» Task objective:
Retype each record below word for word, pictures excluded.
*****
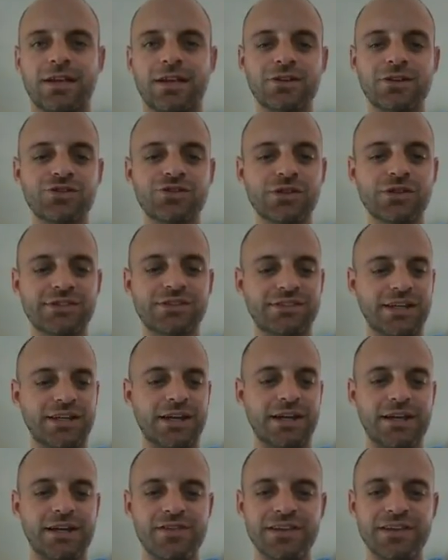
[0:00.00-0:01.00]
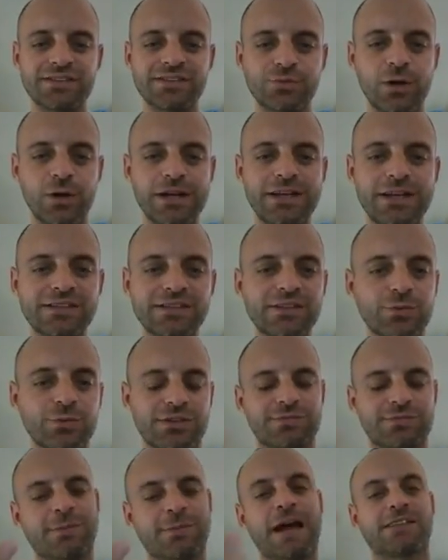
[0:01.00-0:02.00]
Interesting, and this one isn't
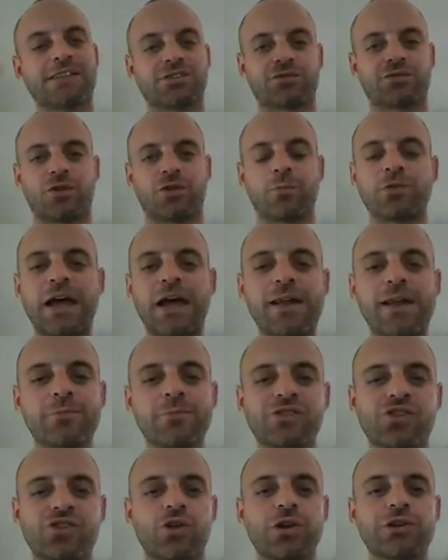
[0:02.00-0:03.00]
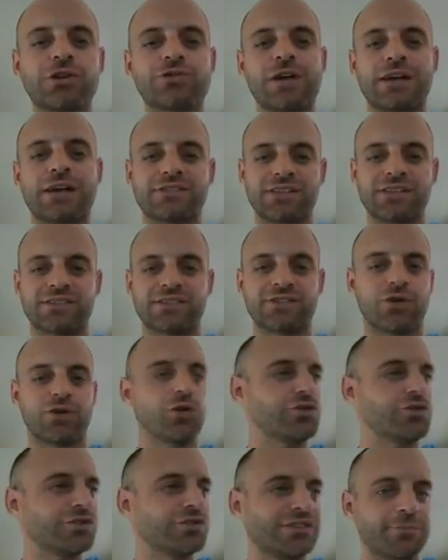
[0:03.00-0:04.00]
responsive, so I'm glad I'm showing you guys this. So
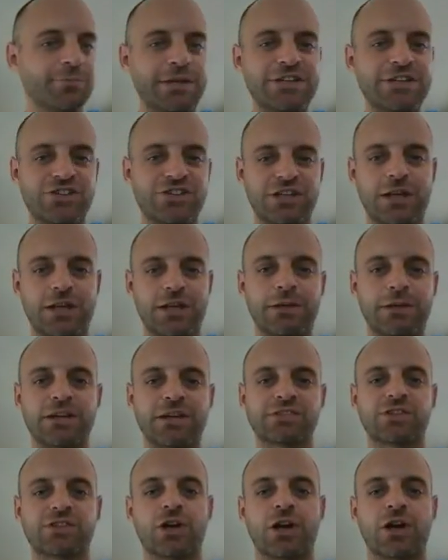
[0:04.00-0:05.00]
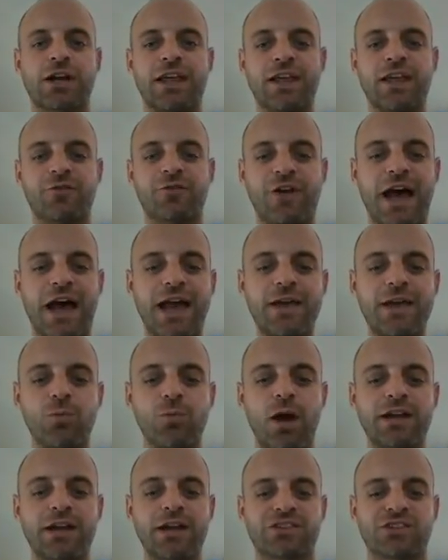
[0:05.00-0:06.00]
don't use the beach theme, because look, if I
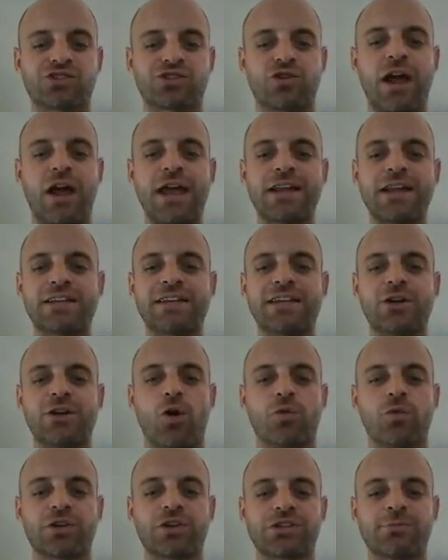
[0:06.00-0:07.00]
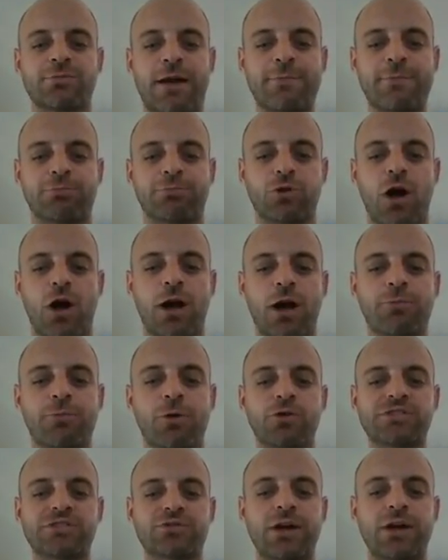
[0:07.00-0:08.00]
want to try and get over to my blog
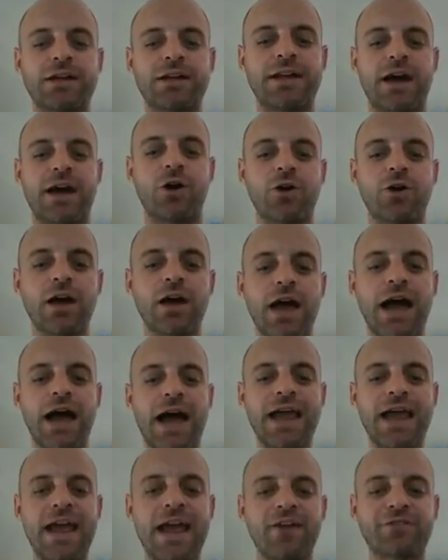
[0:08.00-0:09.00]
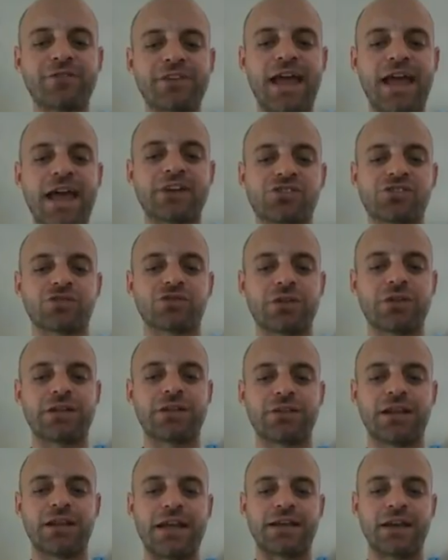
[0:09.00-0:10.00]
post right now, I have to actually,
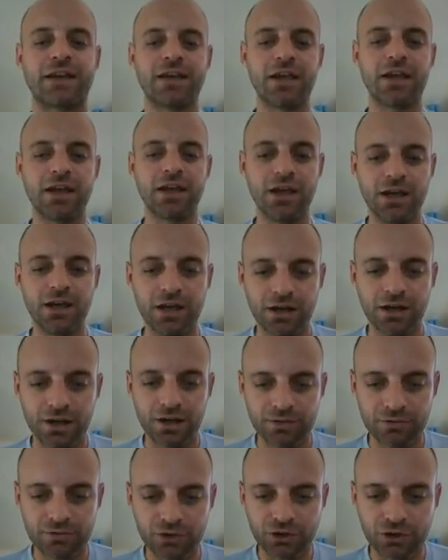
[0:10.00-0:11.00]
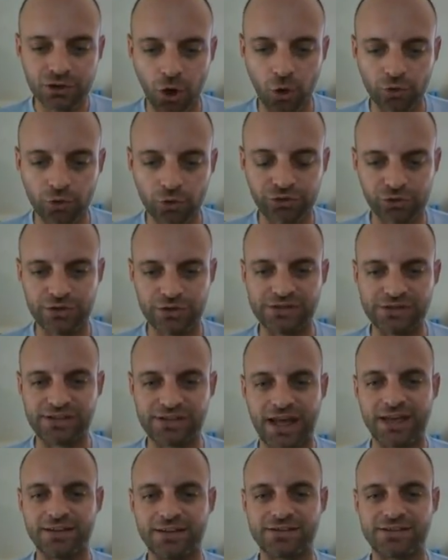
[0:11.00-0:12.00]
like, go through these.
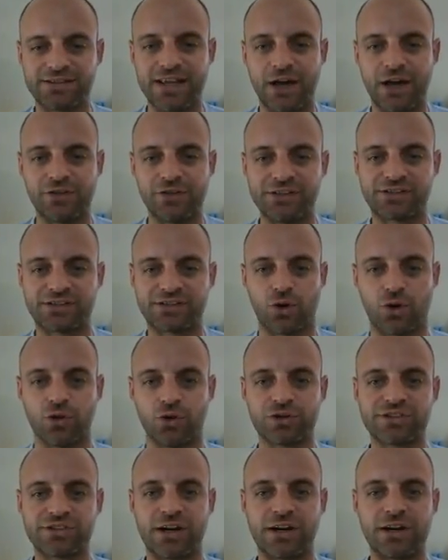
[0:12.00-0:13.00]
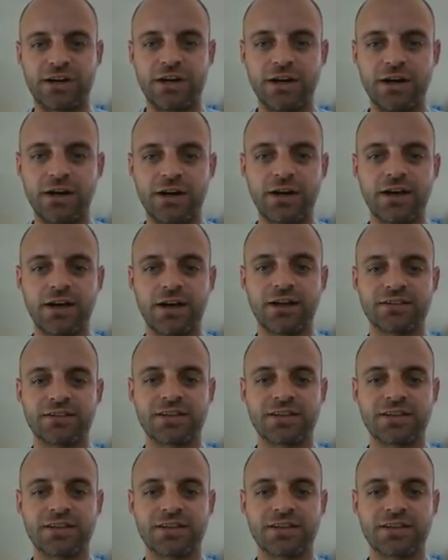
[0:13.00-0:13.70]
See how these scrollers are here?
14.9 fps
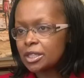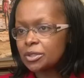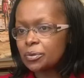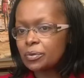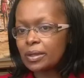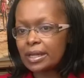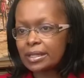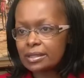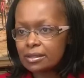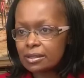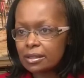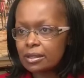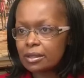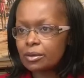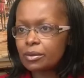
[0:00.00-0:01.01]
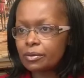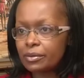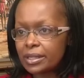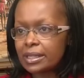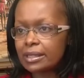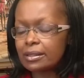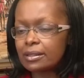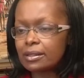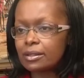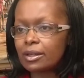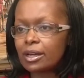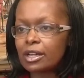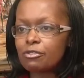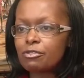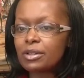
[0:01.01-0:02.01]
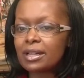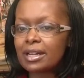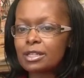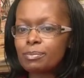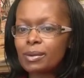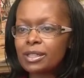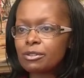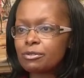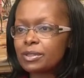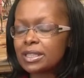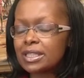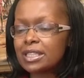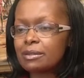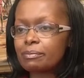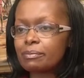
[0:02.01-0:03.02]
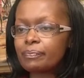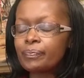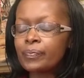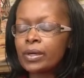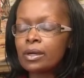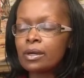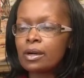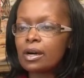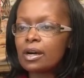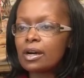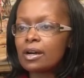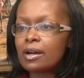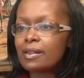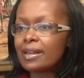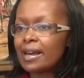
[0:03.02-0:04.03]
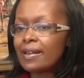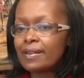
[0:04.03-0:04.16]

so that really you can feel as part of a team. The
*****
» Exercise output:
[0:00.00-0:01.00]
[0:01.00-0:02.00]
Interesting, and this one isn't
[0:02.00-0:03.00]
[0:03.00-0:04.00]
responsive, so I'm glad I'm showing you guys this. So
[0:04.00-0:05.00]
[0:05.00-0:06.00]
don't use the beach theme, because look, if I
[0:06.00-0:07.00]
[0:07.00-0:08.00]
want to try and get over to my blog
[0:08.00-0:09.00]
[0:09.00-0:10.00]
post right now, I have to actually,
[0:10.00-0:11.00]
[0:11.00-0:12.00]
like, go through these.
[0:12.00-0:13.00]
[0:13.00-0:13.70]
See how these scrollers are here?
14.9 fps
[0:00.00-0:01.01]
[0:01.01-0:02.01]
[0:02.01-0:03.02]
[0:03.02-0:04.03]
[0:04.03-0:04.16]

so that really you can feel as part of a team. The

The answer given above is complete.